It is Zhang Yuchen’s last summer break before high school, but events have taken an unwelcome turn – the 14-year-old’s game time has been decimated as China’s tech firms try to dispel accusations that they are selling “spiritual opium” to the country’s youth.
An edict by gaming giant Tencent means players under 12 can no longer make in-game purchases in multiplayer battle smash-hit Honour of Kings, while under-18s are locked out after two hours during holidays and one hour on school nights.
“I wanted to cry,” an anguished Zhang said as the news ricocheted across the world’s largest gaming market, which soaked up $20 billion in the first half of this year alone.
“Limiting game time over the holidays means I can’t play [Honour of Kings] to my heart’s content,” he said.
The changes – incontestable and imposed far too quickly for the liking of Zhang and his peer group – have come as a censorious state scours the tech scene for signs of any firm growing too big, owning too much data or having too great a hold over Chinese people.
Gaming appears to be the latest target for regulators who have already strafed mega-apps providing ride-hailing, personal finance and online learning, as the Communist Party refines the type of capitalism it wants for society.

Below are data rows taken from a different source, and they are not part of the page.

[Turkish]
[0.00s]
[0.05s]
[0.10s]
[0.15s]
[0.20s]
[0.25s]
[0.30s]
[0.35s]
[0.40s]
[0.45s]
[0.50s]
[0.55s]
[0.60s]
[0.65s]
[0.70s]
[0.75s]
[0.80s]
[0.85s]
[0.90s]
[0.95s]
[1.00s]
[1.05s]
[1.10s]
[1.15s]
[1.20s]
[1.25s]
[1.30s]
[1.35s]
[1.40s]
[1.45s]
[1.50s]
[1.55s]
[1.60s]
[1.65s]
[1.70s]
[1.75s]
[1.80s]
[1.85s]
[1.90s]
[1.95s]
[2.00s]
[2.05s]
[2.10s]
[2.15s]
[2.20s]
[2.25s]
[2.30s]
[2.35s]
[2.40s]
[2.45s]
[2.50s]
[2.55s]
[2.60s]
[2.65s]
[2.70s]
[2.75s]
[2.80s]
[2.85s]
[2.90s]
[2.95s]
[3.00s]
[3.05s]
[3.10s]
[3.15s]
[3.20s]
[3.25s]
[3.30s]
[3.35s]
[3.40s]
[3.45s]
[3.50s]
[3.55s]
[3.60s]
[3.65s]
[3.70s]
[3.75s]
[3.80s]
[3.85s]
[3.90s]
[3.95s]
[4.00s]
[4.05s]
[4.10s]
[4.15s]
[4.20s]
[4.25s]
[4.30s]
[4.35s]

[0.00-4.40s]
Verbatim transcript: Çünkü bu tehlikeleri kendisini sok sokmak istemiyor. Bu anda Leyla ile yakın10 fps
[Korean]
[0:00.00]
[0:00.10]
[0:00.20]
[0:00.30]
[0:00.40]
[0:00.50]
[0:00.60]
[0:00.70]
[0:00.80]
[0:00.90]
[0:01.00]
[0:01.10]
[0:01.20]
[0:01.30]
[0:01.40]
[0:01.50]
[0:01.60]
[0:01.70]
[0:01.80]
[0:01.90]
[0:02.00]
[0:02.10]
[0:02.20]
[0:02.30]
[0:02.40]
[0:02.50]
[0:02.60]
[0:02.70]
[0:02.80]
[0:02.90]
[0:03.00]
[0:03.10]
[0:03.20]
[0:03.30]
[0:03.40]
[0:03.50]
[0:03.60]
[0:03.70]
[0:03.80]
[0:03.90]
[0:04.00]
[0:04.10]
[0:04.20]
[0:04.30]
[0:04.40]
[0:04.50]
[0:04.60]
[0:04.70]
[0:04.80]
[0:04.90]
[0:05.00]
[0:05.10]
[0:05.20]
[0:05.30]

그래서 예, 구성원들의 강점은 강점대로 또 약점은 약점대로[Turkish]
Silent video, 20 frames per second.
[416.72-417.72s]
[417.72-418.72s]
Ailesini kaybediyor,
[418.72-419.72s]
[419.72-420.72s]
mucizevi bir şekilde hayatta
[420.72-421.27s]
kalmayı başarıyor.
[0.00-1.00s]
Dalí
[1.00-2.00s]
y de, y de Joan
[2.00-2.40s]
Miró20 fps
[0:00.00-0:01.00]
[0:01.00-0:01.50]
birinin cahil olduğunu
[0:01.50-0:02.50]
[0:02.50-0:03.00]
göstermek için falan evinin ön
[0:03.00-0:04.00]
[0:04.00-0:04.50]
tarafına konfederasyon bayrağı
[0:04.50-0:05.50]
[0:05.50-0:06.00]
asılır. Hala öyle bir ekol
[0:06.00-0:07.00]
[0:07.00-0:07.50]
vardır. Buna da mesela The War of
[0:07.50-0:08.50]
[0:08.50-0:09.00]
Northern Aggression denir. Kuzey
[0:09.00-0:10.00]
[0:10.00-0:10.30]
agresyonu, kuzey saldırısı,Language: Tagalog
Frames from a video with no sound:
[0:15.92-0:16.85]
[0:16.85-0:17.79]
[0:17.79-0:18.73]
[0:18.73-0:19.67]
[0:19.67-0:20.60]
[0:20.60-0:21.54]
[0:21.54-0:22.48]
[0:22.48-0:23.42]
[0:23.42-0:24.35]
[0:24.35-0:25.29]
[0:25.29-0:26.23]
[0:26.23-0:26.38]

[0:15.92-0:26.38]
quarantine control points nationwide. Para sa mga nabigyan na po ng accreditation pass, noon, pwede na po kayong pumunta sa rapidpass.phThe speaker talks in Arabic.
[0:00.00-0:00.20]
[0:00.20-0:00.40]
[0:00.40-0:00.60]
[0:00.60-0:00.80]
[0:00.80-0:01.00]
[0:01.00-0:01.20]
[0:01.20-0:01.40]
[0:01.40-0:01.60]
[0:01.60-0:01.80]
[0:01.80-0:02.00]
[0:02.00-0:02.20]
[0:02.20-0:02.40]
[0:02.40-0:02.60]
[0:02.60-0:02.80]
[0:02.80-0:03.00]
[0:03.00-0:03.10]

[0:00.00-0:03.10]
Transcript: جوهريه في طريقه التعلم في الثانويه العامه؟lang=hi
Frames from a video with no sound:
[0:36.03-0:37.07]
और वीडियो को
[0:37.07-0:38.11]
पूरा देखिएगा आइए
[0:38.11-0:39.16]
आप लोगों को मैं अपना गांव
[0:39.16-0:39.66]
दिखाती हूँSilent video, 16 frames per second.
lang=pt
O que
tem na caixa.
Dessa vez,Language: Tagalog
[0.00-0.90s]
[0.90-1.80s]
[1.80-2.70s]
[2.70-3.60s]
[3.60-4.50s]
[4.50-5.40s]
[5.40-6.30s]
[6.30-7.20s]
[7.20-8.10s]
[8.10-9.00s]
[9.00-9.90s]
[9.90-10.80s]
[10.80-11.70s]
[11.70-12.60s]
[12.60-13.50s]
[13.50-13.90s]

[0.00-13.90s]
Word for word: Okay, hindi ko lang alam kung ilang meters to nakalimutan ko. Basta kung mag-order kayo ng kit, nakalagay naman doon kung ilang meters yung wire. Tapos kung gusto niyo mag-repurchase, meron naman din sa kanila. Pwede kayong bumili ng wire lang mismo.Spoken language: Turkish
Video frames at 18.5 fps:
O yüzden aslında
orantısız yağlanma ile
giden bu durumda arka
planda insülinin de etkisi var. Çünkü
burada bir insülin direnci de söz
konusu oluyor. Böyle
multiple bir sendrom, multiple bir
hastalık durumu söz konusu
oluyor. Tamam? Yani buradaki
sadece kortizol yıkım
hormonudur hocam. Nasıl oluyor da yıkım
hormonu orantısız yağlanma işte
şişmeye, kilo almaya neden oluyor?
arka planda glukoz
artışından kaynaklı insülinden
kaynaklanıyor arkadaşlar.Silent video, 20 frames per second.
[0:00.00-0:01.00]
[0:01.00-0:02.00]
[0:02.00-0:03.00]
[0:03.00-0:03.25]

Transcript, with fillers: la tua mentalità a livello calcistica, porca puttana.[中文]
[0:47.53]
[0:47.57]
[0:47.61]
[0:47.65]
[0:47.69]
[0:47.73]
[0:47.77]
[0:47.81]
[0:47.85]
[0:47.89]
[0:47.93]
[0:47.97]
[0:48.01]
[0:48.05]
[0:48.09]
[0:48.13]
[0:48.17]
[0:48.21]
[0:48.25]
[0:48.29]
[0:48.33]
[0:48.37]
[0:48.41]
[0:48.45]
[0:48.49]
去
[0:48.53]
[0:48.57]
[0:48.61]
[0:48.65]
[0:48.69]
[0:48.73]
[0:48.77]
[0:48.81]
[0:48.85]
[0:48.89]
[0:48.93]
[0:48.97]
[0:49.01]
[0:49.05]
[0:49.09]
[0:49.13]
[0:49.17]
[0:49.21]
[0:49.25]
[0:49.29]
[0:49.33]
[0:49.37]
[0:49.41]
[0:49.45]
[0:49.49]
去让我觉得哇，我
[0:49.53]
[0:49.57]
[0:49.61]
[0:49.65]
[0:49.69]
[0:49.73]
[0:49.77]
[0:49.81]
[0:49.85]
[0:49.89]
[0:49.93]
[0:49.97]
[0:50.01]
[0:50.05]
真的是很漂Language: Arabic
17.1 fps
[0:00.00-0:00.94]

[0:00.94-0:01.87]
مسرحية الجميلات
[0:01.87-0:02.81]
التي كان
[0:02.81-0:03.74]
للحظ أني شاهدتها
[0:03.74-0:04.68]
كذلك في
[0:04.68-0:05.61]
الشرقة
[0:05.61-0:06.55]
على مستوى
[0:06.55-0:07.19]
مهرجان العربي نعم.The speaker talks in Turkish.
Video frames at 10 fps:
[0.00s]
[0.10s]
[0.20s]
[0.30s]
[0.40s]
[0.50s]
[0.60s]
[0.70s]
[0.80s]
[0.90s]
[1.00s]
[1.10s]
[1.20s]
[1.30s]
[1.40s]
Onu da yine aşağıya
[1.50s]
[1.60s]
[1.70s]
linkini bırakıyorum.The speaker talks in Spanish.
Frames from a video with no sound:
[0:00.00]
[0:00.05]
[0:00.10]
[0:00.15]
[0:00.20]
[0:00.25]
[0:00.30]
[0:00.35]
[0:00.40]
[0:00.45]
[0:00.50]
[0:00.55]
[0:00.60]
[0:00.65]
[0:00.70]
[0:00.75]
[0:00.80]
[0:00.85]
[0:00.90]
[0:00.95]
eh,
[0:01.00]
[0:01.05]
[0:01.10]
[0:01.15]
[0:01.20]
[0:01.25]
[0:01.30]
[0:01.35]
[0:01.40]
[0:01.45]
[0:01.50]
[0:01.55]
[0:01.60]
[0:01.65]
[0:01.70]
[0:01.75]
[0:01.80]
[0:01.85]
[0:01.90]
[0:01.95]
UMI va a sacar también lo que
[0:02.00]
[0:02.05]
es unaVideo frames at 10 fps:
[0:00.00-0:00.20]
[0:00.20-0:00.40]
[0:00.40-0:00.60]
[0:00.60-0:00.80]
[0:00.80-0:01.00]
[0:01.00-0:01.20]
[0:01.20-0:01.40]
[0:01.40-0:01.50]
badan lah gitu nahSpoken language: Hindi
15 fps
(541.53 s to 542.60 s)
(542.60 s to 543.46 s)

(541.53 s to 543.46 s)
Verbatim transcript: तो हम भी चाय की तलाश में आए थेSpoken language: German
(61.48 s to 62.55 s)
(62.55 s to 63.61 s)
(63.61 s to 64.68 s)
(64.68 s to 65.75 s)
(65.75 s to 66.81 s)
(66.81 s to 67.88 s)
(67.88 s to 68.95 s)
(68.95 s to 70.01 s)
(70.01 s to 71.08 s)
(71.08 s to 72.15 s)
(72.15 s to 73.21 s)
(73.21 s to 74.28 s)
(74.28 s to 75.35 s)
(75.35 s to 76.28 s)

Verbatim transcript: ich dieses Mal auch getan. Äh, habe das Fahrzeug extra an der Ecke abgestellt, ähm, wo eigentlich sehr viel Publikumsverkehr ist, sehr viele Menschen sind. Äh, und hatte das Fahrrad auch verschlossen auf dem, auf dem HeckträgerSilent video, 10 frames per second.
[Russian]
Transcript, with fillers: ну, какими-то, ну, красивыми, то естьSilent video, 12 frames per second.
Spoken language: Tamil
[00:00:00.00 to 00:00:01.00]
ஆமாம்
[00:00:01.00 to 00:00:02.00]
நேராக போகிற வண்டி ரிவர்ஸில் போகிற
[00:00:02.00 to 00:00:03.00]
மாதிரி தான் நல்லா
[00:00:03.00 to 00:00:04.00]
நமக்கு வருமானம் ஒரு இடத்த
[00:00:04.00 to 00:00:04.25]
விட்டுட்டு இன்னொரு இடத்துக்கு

State media reports have singled out gaming, with one article calling it “spiritual opium” and another advocating an end to tax breaks for the sector.
‘I have nothing to do’
Investors rushed to sell shares in Tencent and rivals NetEase, XD Inc and Bilibili, despite China’s place as the world’s biggest gaming market.
In reaction, Tencent this month dropped the bombshell curbs on play time, an early sign of broader industry changes to come.
Minors complain that the measures are too sweeping, affecting even teens who have finished their university entrance exams and just want to relax.
“I’m on vacation now and have nothing to do, but I can only play for a short while,” said a 17-year-old student surnamed Li.
“It’s quite upsetting,” she added, noting that older teens have more self-control and should not be forcibly stopped from playing.
She gets automatically locked out after hitting the two-hour holiday limit.
But there are loopholes even with broader curbs, Li added, as playing an hour on different games could still lead to teens gaming for the same hours as before.
Others have circumvented the policy altogether, by borrowing an adult’s account or using their parents’ mobile phones.
“By borrowing an account now, I can play two to three hours a day and of course, game after 10pm,” said another 17-year-old student on condition of anonymity.
Some analysts say the reaction to state media reports about gaming may be excessive.
“Investors made it a big story by overreacting,” said Ether Yin, partner at consultancy Trivium China.
“Keeping kids from getting addicted to games has been the policy of the land since 2018.”
‘Why do they have to do this?’
To get ahead of public criticism, however, Yin believes other gaming companies will likely roll out their own plans to restrict minors from playing and spending money inside games.
The impact on Tencent for now will be “minimal”, given that children under 16 contribute around three per cent of gross billings, said Michael Norris, research and strategy manager at consulting firm AgencyChina.
But with the gaming sector already highly scrutinised, Norris called it “unusual” to single out online gaming, which is regulated, if the concern was addiction.hh
For now, Tencent’s gaming curbs have claimed unlikely victims – with some parents who game with their children also locked out.
Programmer Peng Jianfei said his 12-year-old son was using his account to play Honour of Kings while on summer break when an authentication prompt appeared and the boy entered his own ID number, triggering a block.
“I think such measures can, to an extent, reduce minors’ gaming time,” the 45-year-old said.
“But for now . . . if I can’t play Tencent’s games, I could always go to NetEase, don’t you think?”
But other parents welcomed the restrictions.
“If children spend too much time on games, it’s bad for their eyesight,” said a 34-year-old mother in Beijing surnamed Wang.
Tugging on her arm was her 10-year-old son, an Honour of Kings fan who was less enthusiastic about the changes.
“Mum, say it’s a bad decision!” he said. “Why do they do this?”